"""

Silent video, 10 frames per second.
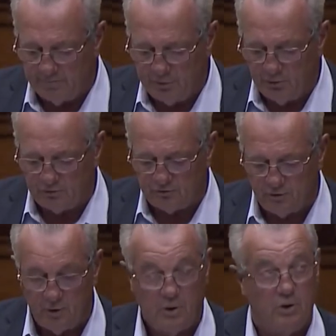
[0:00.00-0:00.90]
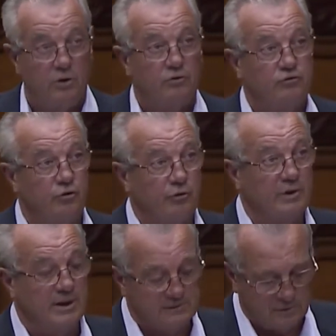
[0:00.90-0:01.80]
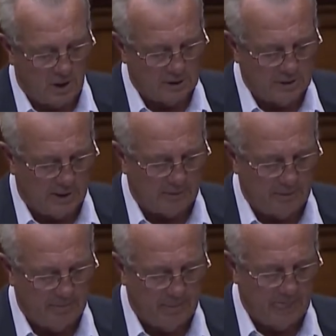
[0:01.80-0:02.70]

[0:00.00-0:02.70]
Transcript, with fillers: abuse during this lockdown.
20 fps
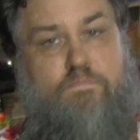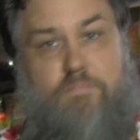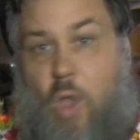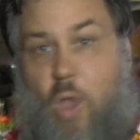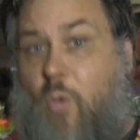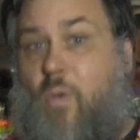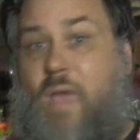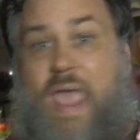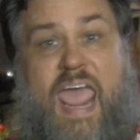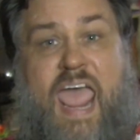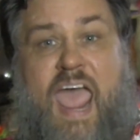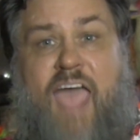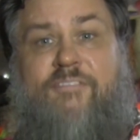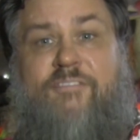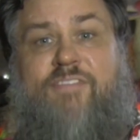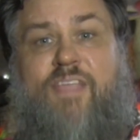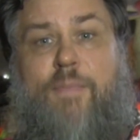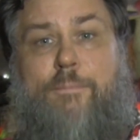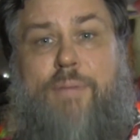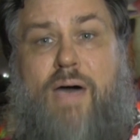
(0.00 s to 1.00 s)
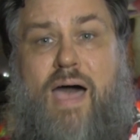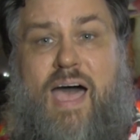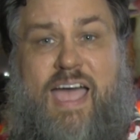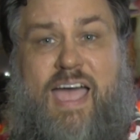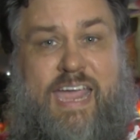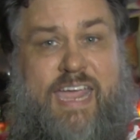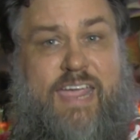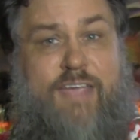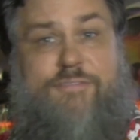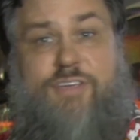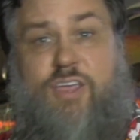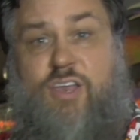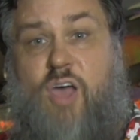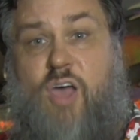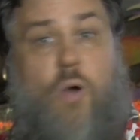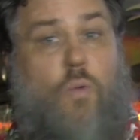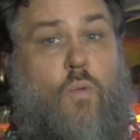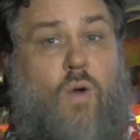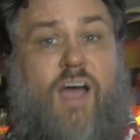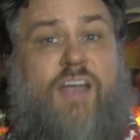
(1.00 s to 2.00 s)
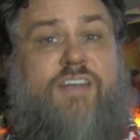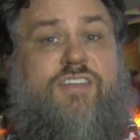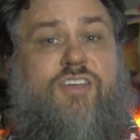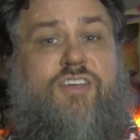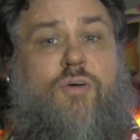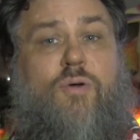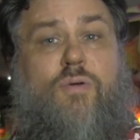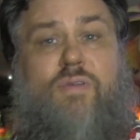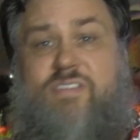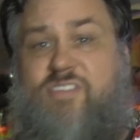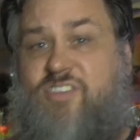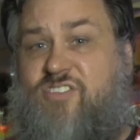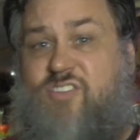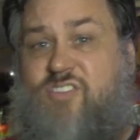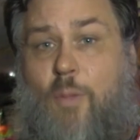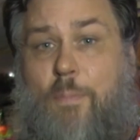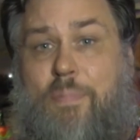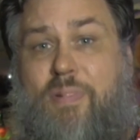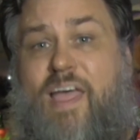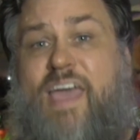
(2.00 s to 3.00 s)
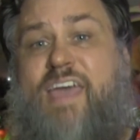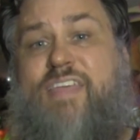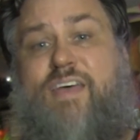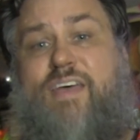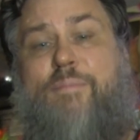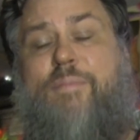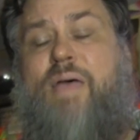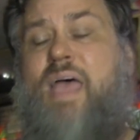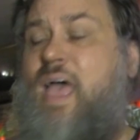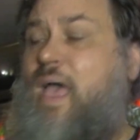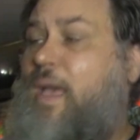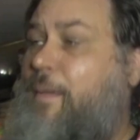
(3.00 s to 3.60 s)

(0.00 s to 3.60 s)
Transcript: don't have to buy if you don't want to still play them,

"""

- [EXERCISE DESCRIPTION]
Among the records above, find each line holding "Transcript" and list it.

- [FINISHED EXERCISE]
Transcript, with fillers: abuse during this lockdown.
Transcript: don't have to buy if you don't want to still play them,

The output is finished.